■ **WHAT NEEDS TO BE DONE**:
Could the data below be copied exactly, minus the pictures?
◇ ◇ ◇ ◇ ◇
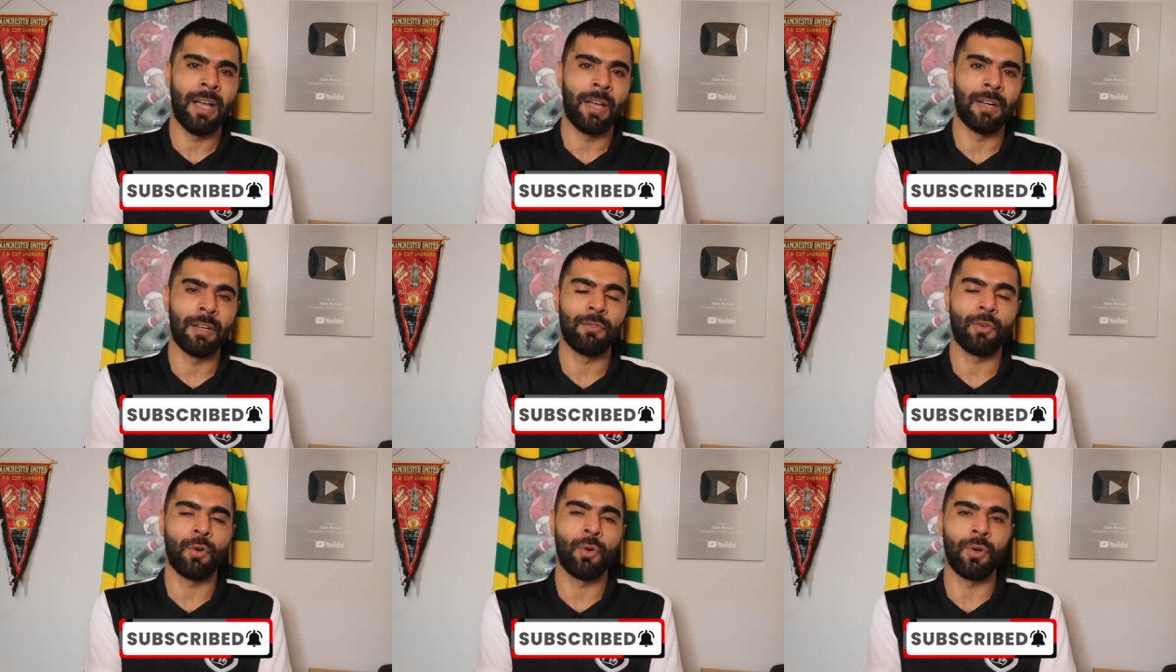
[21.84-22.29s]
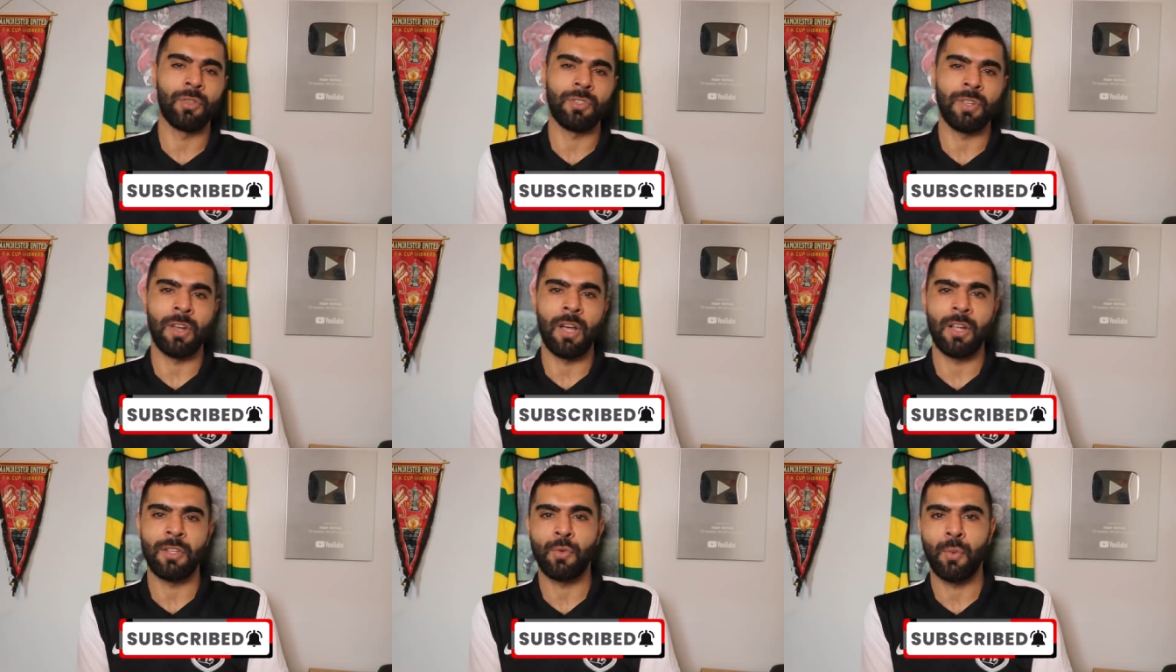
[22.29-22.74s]
and, of course,
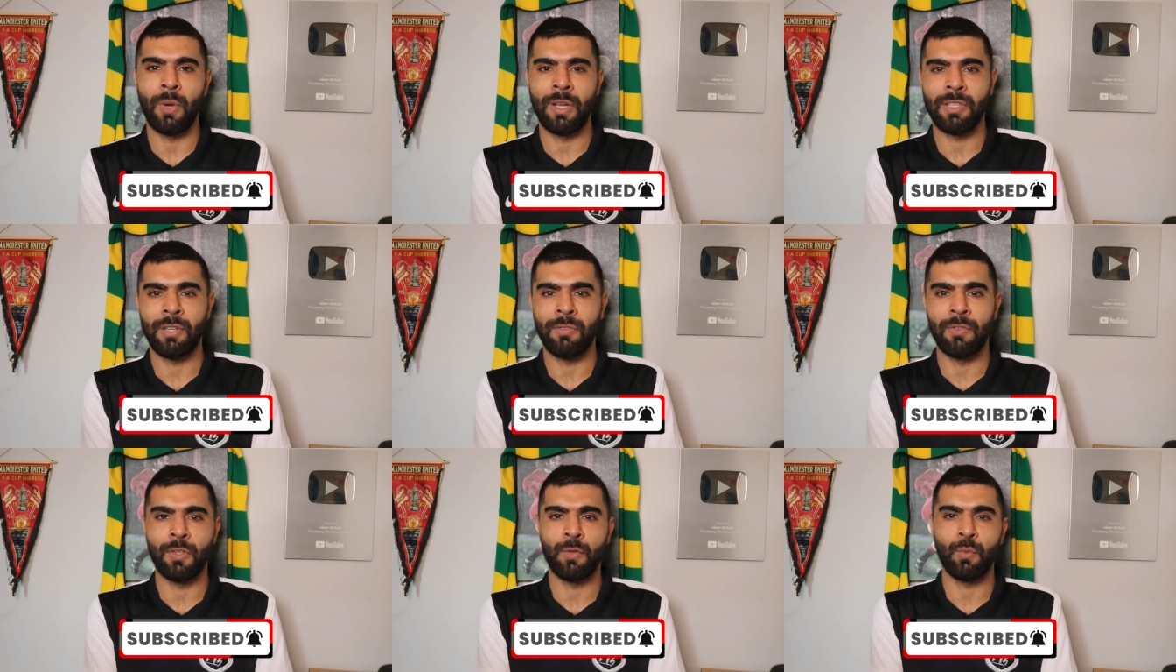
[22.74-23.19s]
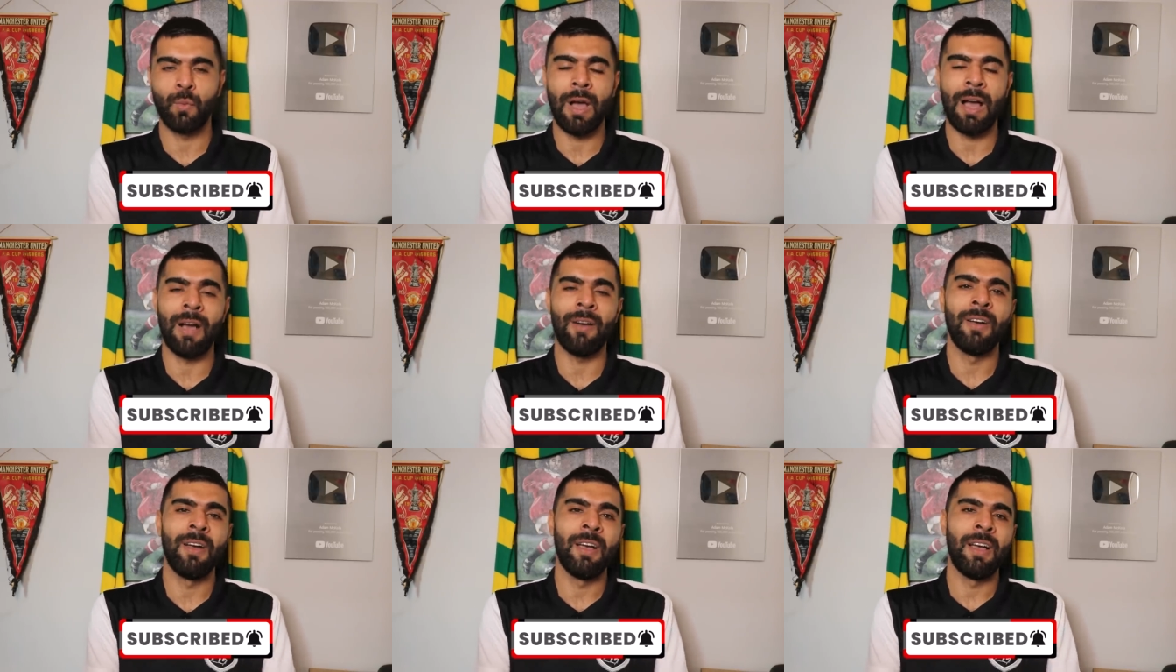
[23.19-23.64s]
on our Twitter as
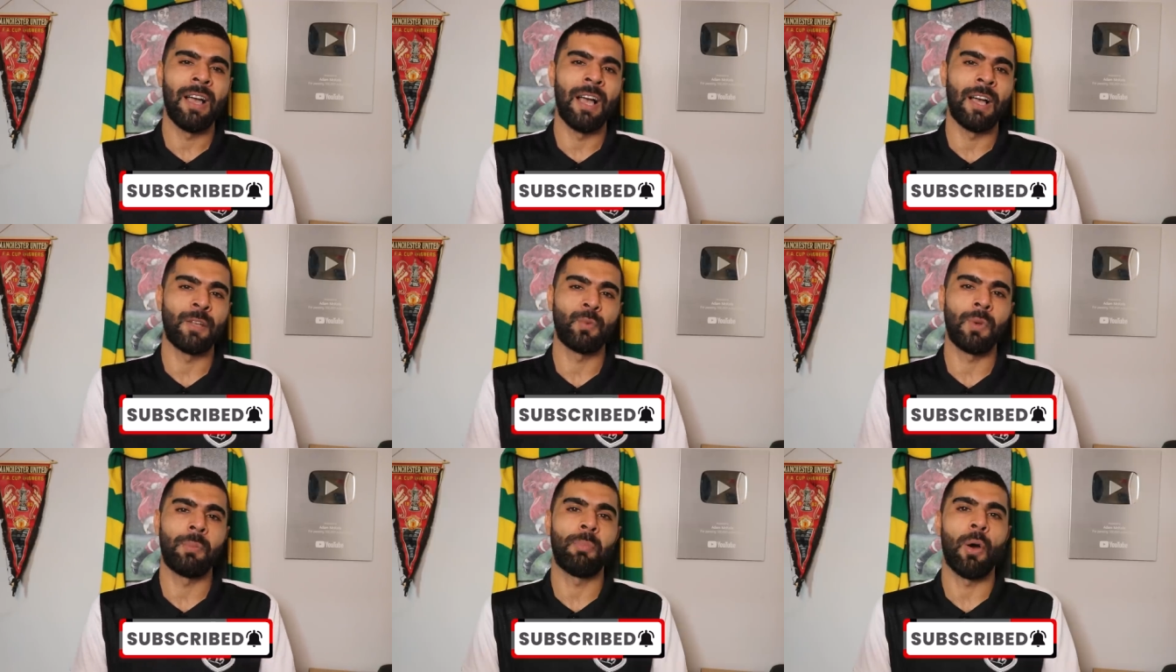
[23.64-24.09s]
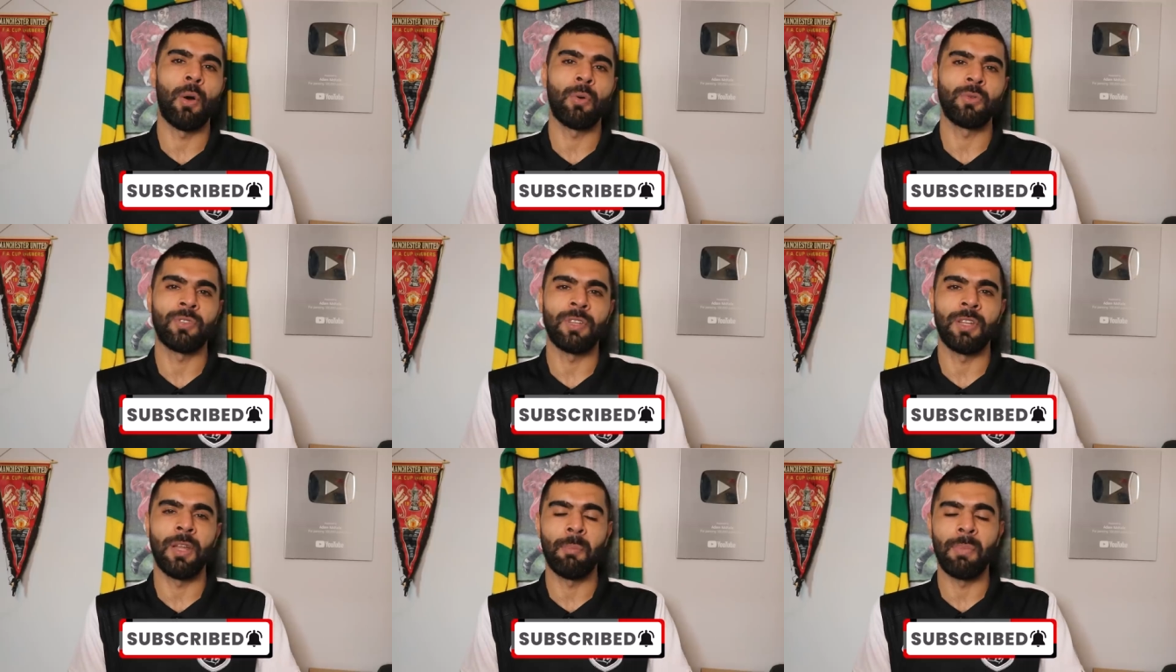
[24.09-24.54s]
well, as we
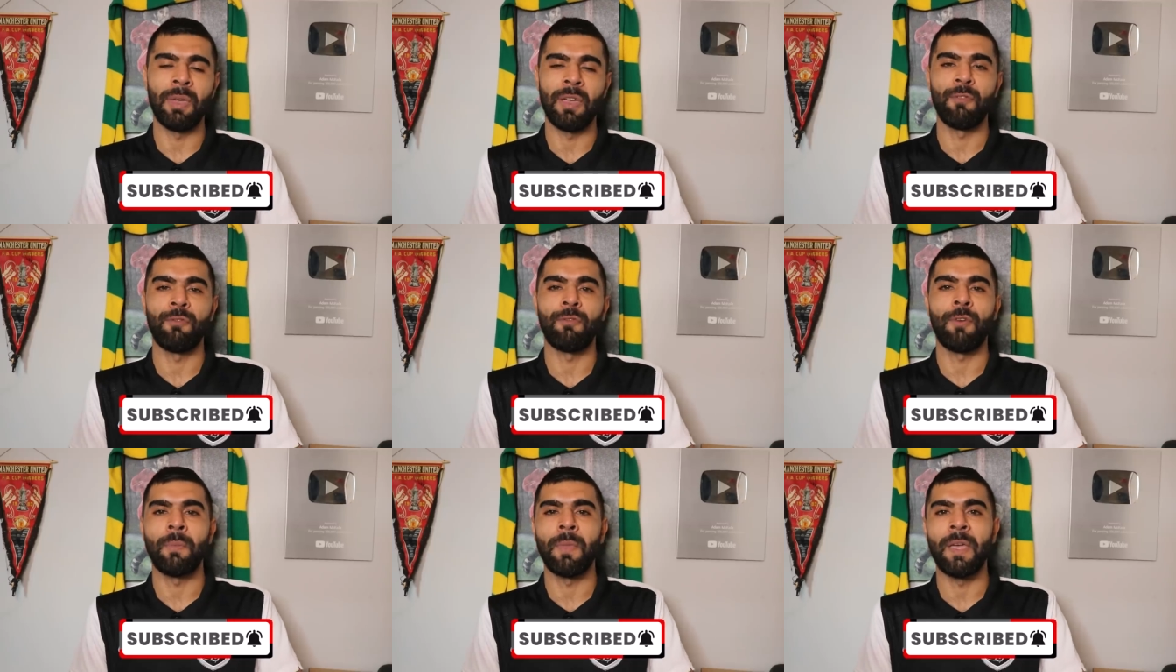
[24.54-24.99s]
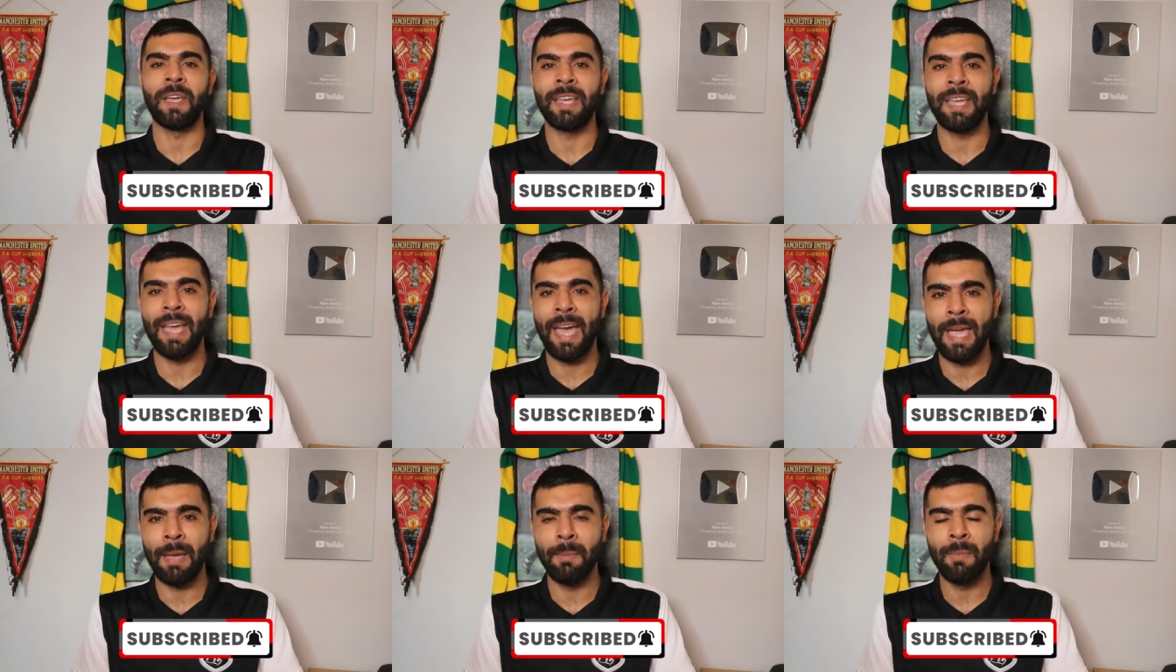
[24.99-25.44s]
posted a bit from the
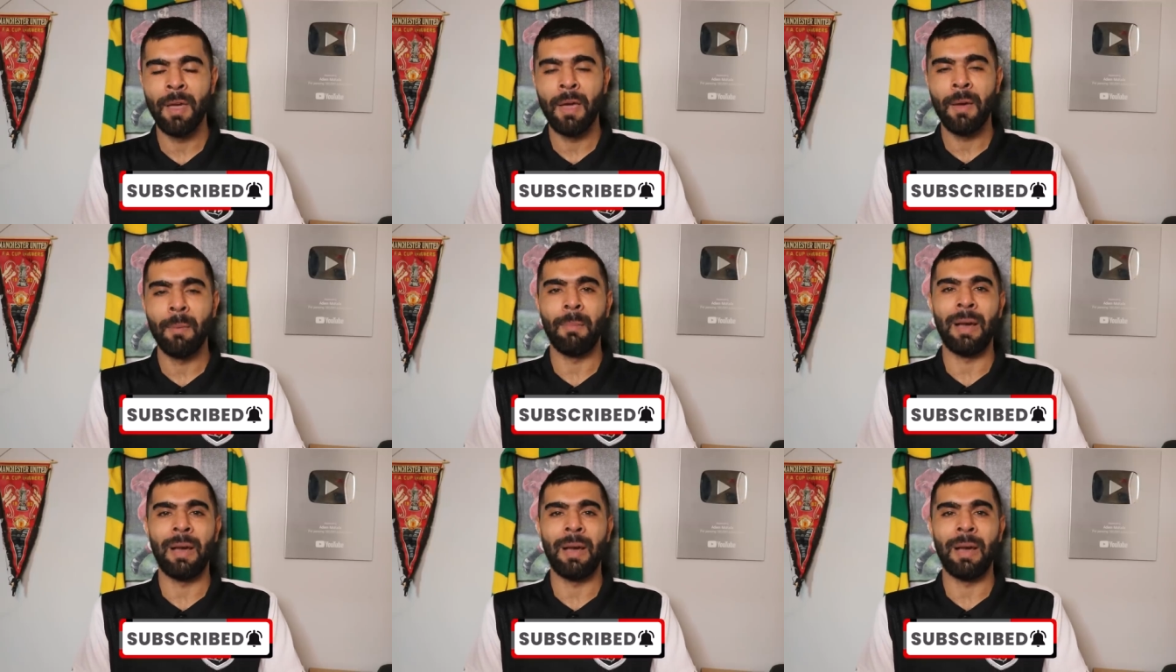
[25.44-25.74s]
game.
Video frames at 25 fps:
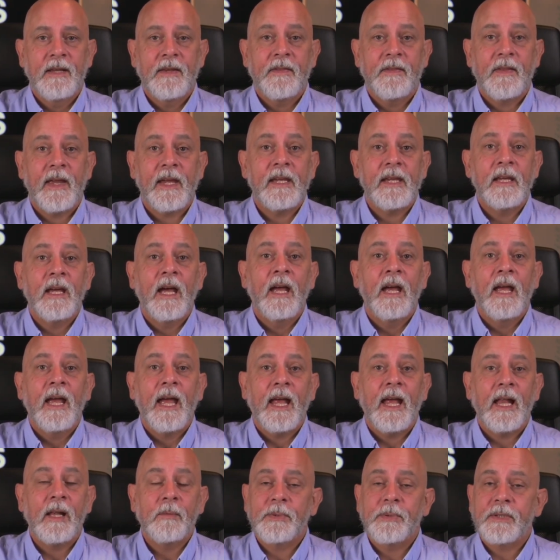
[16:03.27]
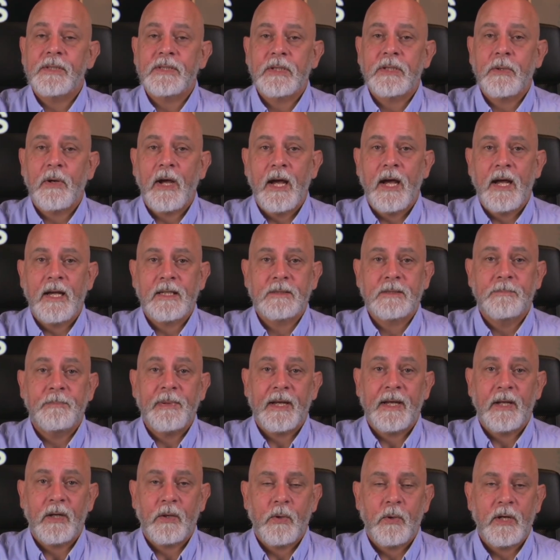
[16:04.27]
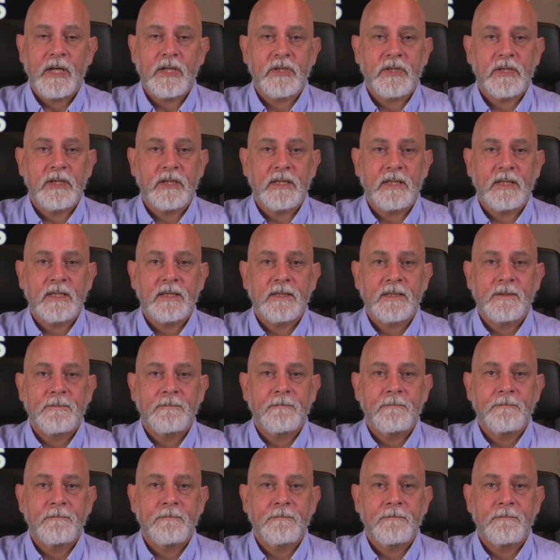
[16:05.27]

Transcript: They help us to ask better questions.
◇ ◇ ◇ ◇ ◇
■ **ANSWER TO THIS EXERCISE**:
[21.84-22.29s]
[22.29-22.74s]
and, of course,
[22.74-23.19s]
[23.19-23.64s]
on our Twitter as
[23.64-24.09s]
[24.09-24.54s]
well, as we
[24.54-24.99s]
[24.99-25.44s]
posted a bit from the
[25.44-25.74s]
game.
Video frames at 25 fps:
[16:03.27]
[16:04.27]
[16:05.27]

Transcript: They help us to ask better questions.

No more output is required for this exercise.